You’ll want to make sure that you also have an account to store short term savings like an emergency fund. That way, you are less likely to feel the need to withdraw your money before the term of the CD is up.
Advantages of Medium-Term Certificates of Deposit
• Higher interest rates than short-term CDs.
• Predictable rate of return with low risk.
Disadvantages of Medium-Term Certificates of Deposit
• Lower interest rates than long-term CDs.
• Risk of inflation or interest rates going up while your money is tied up in the CD.
What Is a Long-Term Certificate of Deposit?
Generally speaking, a long-term certificate of deposit is a CD that has a term of 4 years or more. Long-term CDs offer the highest rates of any type of CD, but the rates you’ll earn even with a long-term CD are lower than historical stock market averages. That said, the beauty of CDs is that they offer a predictable rate of return, in a vehicle that’s relatively low risk.
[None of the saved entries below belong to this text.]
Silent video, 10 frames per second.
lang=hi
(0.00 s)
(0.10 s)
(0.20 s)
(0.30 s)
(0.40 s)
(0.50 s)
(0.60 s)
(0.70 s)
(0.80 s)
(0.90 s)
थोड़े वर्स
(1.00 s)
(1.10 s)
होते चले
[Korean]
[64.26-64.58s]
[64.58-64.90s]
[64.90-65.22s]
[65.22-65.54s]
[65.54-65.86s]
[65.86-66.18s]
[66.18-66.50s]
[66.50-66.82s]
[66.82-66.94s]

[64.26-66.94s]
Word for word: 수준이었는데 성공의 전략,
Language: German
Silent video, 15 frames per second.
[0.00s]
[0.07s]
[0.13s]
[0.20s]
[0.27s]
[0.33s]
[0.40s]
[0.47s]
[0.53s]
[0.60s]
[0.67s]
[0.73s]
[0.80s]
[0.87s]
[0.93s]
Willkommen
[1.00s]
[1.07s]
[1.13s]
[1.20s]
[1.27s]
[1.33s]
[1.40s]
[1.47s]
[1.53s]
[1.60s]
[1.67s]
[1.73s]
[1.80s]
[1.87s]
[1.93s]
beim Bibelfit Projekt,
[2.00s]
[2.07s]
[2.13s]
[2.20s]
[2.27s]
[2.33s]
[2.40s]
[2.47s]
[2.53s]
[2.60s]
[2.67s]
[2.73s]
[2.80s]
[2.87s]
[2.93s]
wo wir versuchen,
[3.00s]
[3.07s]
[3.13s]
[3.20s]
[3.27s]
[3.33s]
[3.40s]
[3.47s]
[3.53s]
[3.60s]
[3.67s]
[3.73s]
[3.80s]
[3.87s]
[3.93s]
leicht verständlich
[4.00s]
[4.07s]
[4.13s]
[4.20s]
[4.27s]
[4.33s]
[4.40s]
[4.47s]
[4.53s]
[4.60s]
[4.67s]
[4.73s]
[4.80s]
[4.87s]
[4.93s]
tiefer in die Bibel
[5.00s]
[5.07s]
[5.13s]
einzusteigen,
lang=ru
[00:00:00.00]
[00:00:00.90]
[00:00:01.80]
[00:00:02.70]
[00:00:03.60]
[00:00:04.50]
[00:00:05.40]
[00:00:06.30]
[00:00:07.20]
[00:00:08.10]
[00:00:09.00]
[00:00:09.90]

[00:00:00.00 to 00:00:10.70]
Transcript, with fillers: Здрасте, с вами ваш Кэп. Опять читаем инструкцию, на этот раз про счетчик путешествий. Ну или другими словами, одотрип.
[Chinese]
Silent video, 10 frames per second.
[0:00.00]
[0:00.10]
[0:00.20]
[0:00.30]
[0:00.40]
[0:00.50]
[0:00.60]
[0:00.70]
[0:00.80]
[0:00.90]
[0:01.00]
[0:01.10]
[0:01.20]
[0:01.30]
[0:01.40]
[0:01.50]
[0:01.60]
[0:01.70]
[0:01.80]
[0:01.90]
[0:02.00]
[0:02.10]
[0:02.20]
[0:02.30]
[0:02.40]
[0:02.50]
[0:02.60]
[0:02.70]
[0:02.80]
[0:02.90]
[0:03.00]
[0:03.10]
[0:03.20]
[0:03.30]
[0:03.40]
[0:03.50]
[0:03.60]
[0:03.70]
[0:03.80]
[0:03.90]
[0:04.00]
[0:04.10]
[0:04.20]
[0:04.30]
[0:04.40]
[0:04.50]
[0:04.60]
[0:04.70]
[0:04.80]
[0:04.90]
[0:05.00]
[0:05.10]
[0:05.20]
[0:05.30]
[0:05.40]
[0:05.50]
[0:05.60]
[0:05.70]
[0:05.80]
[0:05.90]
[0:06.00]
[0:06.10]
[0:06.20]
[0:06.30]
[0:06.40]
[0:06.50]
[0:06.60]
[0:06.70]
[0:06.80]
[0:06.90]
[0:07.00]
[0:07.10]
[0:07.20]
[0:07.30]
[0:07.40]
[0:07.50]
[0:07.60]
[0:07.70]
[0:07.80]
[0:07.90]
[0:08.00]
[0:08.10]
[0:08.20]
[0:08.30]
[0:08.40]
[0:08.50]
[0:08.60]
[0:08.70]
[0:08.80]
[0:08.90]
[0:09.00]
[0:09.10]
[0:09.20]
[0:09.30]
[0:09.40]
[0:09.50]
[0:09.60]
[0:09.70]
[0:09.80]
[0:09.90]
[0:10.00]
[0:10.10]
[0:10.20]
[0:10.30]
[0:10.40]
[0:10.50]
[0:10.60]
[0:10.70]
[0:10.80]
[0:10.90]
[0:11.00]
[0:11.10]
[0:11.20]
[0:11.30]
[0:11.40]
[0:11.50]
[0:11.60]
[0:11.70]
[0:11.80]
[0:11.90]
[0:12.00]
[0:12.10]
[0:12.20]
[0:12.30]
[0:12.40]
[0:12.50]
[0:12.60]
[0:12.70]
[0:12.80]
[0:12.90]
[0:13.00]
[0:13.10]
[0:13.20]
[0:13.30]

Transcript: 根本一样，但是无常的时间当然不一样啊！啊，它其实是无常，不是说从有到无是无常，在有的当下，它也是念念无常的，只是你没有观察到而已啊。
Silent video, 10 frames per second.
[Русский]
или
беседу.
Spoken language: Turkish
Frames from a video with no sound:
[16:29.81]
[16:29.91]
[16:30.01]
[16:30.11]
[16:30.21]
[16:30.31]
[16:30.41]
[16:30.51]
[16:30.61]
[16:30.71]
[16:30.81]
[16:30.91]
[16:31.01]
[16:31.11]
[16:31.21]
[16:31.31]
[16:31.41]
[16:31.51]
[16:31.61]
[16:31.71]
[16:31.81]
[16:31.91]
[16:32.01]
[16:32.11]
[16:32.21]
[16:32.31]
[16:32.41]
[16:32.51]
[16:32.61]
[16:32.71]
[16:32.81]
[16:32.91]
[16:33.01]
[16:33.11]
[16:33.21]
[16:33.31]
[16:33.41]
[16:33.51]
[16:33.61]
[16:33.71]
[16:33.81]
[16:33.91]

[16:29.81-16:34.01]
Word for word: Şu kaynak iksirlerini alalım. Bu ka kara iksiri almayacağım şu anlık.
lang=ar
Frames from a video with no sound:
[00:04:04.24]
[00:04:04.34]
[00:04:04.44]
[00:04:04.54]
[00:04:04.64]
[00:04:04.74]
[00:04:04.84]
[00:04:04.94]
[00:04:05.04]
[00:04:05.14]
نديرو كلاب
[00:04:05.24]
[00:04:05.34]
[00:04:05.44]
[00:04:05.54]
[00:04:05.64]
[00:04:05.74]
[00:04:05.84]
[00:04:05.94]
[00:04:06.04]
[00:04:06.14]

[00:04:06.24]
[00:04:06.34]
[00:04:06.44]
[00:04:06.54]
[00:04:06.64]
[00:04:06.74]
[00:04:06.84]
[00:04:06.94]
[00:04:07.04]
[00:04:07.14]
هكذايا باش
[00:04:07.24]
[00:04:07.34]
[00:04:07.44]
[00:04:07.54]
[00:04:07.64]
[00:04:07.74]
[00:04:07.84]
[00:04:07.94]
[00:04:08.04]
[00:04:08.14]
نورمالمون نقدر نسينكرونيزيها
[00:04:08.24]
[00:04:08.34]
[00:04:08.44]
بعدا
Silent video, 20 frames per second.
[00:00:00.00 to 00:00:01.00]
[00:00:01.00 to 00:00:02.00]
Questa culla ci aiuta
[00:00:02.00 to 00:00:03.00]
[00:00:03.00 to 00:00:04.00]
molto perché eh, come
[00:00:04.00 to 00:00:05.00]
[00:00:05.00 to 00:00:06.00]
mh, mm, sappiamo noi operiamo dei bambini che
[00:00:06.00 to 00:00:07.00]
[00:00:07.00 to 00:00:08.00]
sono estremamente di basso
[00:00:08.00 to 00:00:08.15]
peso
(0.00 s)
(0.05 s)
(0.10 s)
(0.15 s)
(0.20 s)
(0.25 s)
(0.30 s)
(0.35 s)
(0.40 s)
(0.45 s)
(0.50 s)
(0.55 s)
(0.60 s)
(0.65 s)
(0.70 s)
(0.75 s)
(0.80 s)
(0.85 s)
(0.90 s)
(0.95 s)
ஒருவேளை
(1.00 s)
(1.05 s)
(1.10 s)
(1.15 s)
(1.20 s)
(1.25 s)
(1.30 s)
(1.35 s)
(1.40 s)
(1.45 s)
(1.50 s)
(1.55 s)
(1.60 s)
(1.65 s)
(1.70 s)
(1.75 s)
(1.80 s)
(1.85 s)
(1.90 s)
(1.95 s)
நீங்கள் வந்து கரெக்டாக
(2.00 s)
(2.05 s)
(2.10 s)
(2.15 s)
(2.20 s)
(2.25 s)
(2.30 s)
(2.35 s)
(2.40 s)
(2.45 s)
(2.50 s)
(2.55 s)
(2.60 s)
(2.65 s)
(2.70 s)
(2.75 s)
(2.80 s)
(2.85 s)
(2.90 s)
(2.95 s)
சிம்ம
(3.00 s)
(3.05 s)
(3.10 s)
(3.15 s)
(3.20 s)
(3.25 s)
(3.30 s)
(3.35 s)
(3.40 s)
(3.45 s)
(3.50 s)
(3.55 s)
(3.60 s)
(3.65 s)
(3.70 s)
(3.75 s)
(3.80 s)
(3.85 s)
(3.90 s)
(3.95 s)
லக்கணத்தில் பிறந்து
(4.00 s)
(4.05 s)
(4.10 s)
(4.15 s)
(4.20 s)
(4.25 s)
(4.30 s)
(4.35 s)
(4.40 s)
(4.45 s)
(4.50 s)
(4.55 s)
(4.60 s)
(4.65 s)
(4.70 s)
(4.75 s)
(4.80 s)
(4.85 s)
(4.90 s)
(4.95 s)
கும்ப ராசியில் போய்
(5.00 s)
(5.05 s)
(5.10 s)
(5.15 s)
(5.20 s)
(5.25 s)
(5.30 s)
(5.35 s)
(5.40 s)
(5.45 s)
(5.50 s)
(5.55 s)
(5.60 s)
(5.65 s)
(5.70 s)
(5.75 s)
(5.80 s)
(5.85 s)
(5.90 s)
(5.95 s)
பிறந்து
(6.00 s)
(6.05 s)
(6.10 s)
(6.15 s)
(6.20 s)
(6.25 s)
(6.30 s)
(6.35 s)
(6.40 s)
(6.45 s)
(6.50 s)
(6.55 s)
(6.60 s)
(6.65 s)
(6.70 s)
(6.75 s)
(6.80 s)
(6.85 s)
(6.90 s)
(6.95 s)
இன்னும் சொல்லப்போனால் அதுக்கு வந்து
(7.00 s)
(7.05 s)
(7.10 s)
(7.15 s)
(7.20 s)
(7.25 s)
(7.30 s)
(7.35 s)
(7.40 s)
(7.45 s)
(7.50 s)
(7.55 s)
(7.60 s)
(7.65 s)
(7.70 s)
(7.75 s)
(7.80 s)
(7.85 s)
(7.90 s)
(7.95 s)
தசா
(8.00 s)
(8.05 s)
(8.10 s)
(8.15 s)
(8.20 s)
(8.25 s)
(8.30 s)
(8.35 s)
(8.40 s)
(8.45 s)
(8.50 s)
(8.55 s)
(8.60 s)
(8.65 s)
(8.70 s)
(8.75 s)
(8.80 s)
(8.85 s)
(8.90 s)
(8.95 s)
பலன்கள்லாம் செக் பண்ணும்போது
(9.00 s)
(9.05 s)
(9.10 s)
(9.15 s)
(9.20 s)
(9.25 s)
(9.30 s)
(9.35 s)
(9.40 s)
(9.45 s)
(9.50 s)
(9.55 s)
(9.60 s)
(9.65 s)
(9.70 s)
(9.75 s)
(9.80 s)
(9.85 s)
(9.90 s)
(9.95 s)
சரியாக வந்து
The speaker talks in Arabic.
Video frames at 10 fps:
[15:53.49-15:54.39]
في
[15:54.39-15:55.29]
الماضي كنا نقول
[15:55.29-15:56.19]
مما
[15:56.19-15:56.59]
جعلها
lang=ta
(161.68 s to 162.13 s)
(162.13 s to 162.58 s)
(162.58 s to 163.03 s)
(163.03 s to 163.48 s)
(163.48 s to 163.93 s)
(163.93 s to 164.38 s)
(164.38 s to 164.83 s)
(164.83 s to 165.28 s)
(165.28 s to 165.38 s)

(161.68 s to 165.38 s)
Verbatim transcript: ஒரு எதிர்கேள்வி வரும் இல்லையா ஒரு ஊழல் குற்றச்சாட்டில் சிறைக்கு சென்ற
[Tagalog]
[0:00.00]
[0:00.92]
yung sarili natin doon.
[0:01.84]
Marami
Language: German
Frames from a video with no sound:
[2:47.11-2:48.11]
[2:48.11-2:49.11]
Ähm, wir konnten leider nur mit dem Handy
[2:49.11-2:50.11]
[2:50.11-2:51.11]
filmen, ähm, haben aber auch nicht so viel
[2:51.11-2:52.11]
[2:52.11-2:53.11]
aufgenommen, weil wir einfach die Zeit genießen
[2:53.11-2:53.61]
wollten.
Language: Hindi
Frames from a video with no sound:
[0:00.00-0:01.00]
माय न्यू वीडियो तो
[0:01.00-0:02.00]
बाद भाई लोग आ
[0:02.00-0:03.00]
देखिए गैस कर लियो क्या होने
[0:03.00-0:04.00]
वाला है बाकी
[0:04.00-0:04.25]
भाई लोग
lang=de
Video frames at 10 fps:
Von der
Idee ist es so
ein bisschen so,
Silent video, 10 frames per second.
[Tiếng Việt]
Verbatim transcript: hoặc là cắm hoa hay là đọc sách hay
The tradeoff to the higher interest rates that come with long-term CDs is that you won’t have access to your money for several years without paying a penalty.
Why Should I Consider a Long-Term CD?
A long-term CD can be an option if you have money that is set aside for a specific purpose that won’t happen for several years. You might not want to put money that you know you’ll need in the stock market for growth.
Be careful though — if inflation or interest rates rise during the term of your CD, you might find the interest rate on your CD to be not as great as you thought it was.
Advantages of Long-Term Certificates of Deposit
• Highest interest rates of any type of CD.
• The predictable rate of return can help balance more volatile investments in your portfolio.
Disadvantages of Long-Term Certificates of Deposit
• Your money is tied up in the CD for several years.
• Risk of inflation or interest rates going up while your money is tied up in the CD.
• You lose out on potential market growth while your money is tied up.
Investing in certificates of deposit can be a smart way to earn a higher interest rate than you’d typically get from savings or money market accounts. The tradeoff is that most CDs will charge an early withdrawal penalty if you remove your money before the end of the CD’s term, so you have to be willing to lock up your funds for the specific term of the CD you choose (i.e. a few months to a few years).
Generally, CDs with longer terms offer higher interest rates than shorter-term CDs, so make sure to shop around for different rates before opening a CD. You may also be able to find competitive rates with other accounts, like high-yield savings.
Speaking of, if you’re looking for great interest rates while keeping flexible access to your money, consider SoFi’s all-in-one mobile banking app. Eligible account holders can earn a competitive APY when you sign up for direct deposit. That rate can compare favorably to the rates on CDs offered by some banks, and you maintain easy access to your money — without an early withdrawal penalty.
Which makes more money: a short-term CD or long-term CD?
CD rates vary widely, so if you’re wondering what is a good return on investment for a CD, it can pay to shop around to find the best rates. Most times, you will make more money with a long-term CD compared to a short-term CD.
What happens if you need to withdraw your money from a CD prior to its maturity date?
You’ll get the best returns from your CD if you keep the money in the account until it reaches maturity. But if you do need to withdraw your money before the CD matures, you generally can. You’ll just need to pay an early withdrawal fee — often losing a couple of months’ worth of interest. Check the terms when you open the CD.
How old do you have to be to open a CD account?
To open a CD, you have to be a legal adult, which is usually 18 or 21 years old, depending on the state. Parents can still invest in CDs for their children or other minors, through use of a custodial account.